Él estaba un poco aturdido por la excitante mezcla de drogas y alcohol; además, las luces que se encendían y apagaban y el volumen al máximo hacían de ese ese momento una experiencia única. Esa noche se había marcado un paradigma en su vida: se había dejado llevar por las circunstancias. Ya no luchaba contra el enemigo de la inmoralidad, ni tampoco contra su conciencia. Se unió al placer momentáneo. Comenzó a vivir en excesos. ¿Cómo es posible que las drogas —legales e ilegales— que uno olvide todos sus problemas? Adriano estaba tan libre que ni siquiera reparó en esa pregunta.
Todo era muy simple: en ese momento él era completo. ¿Por qué completo? Porque no necesitaba nada, y podía hacer todo. Y todo lo que quería hacer era conocer a la mujer que estaba en aquella esquina que no albergaba a nadie más que a su propia esbelta silueta. La divisó a los lejos. Podía ver sus labios rojos encendidos incluso en la oscuridad. Ella era blanca como la nieve... esperen, ¿como la nieve? ¡De ninguna manera! Ella era blanca como la mejor cocaína. Nada podía detenerlo.

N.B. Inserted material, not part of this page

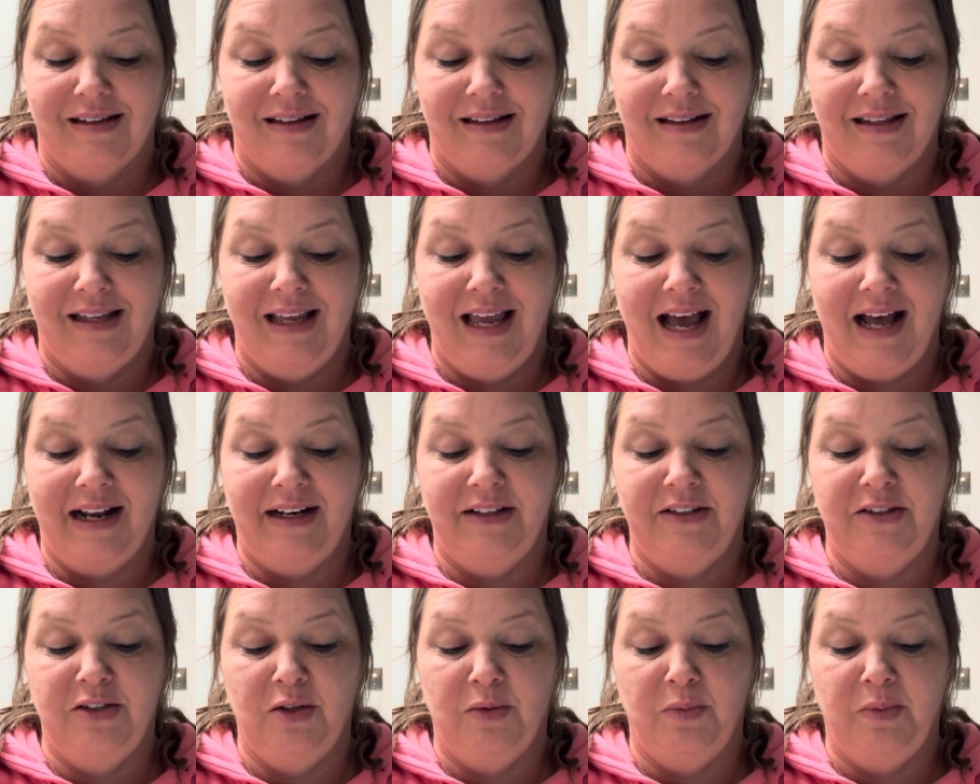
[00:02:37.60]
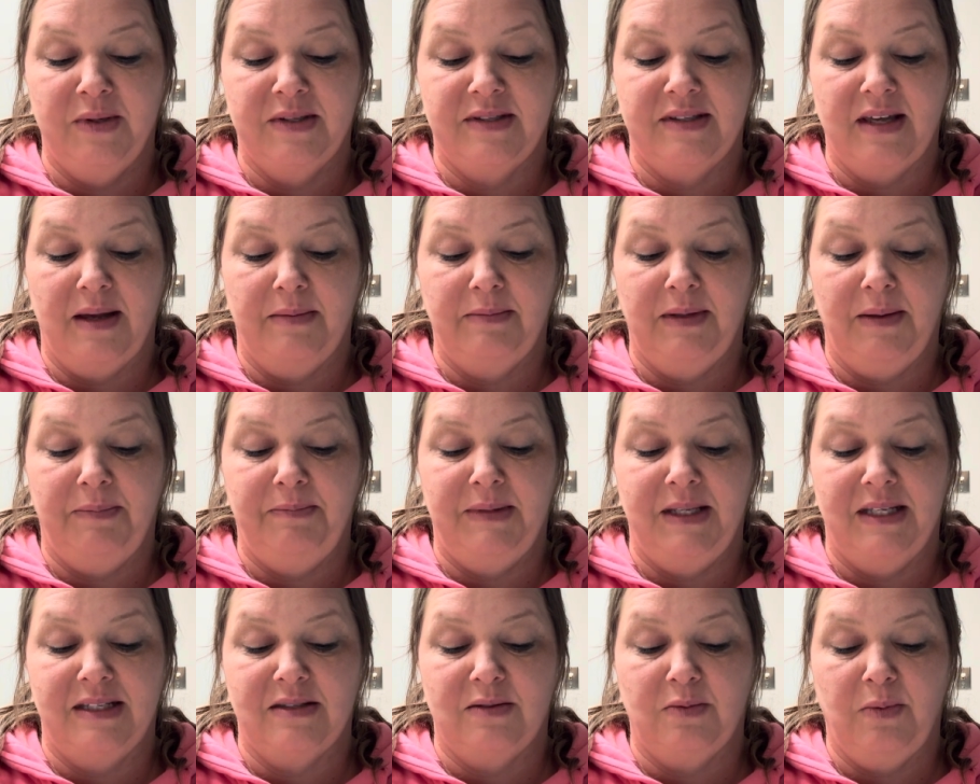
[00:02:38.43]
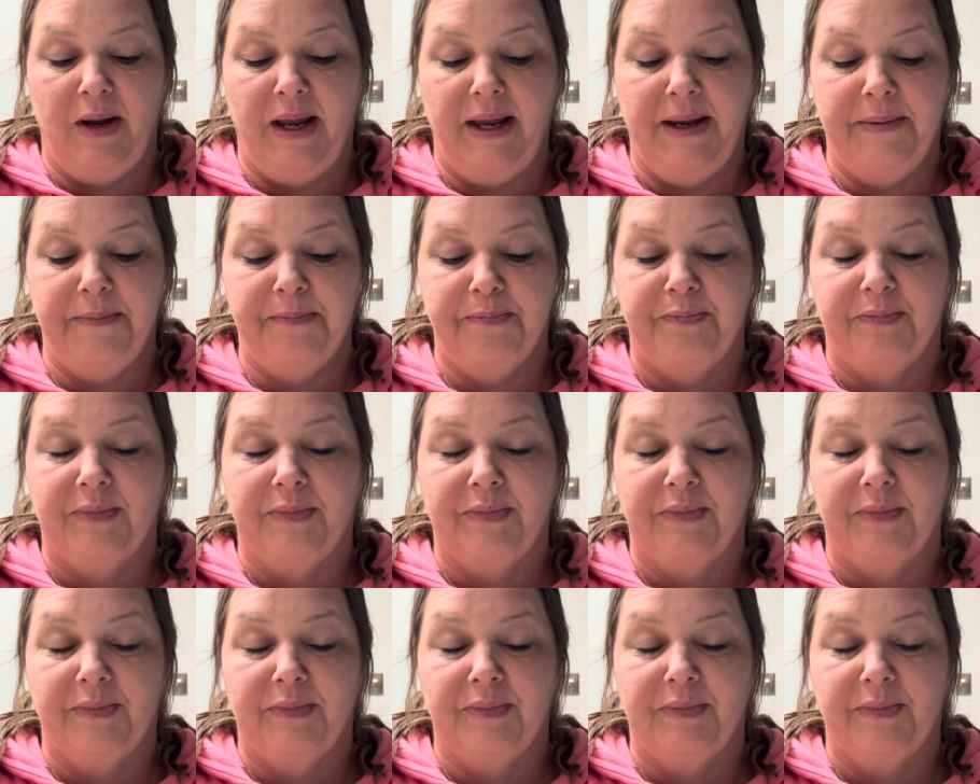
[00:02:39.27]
The attitude was summed up this way:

Adriano era dueño de sus acciones, y, por el momento, sus decisiones se ejecutarían sea como fuese. El corazón le latía a mil; otra razón más que indicaba cuán vivo estaba esa noche. Sabía que la mañana siguiente sería el mismo de antes. La oportunidad tenía fecha de caducidad, y esta era muy pronto.
Se acercó, tocó su rostro, y le preguntó su nombre.
—¿Cómo te llamas? Yo soy Adriano.
—Hoy no tengo nombre —dijo ella con una sonrisa escueta.
Él pudo observarla en su totalidad. Tenía el cabello negro y un tanto ondeado. Los tatuajes en el cuello le daban una apariencia sumamente sexual. Lo anterior se completa con el pequeño vestido de cuero que marcaba y apretaba todo su cuerpo. Era delgada, pero tenía una forma artística. Ella era lo más cercano a la perfección, ¿o a la perversión? Quizá ambos términos estén relacionados.
Él quiso continuar la conversación.
—Así que no tienes nombre... Genial, no quedarán pruebas del delito o pecado.
—Así es —dijo ella de forma entusiasta.
—¿Te puedo besar?
No recibió una respuesta literal, pero ella asintió acercando sus labios a los suyos. Tenía un aliento cálido que él sentía delicioso. Se propinaron unas caricias bruscas. Cada uno quería tener el control de la situación. Él cogió sus caderas y la frotó contra su cuerpo. La tocaba con el afán de tener el dominio, pero fue ella quién se adueñó de la situación. Después de todo, Adriano era un novel en ese tipo de experiencias.
Sin duda aquel beso con aquella chica, que desaparecería en unos cuantos minutos, fue el mejor que había recibido hasta esas alturas de su jodida vida. Ella besaba como ninguna. Tenía la lengua más rápida y atrevida. Podría decirse que —si tratáramos de hacer una conceptualización algo divertida— era una máquina de fabricar erecciones. Lamió sus labios y encías. Lo mordió hasta las orejas; causando, a cada momento, que él se estremeciera de placer. Esa lengua llegó hasta su garganta y, de alguna forma, violó la boca de su compañero de la noche.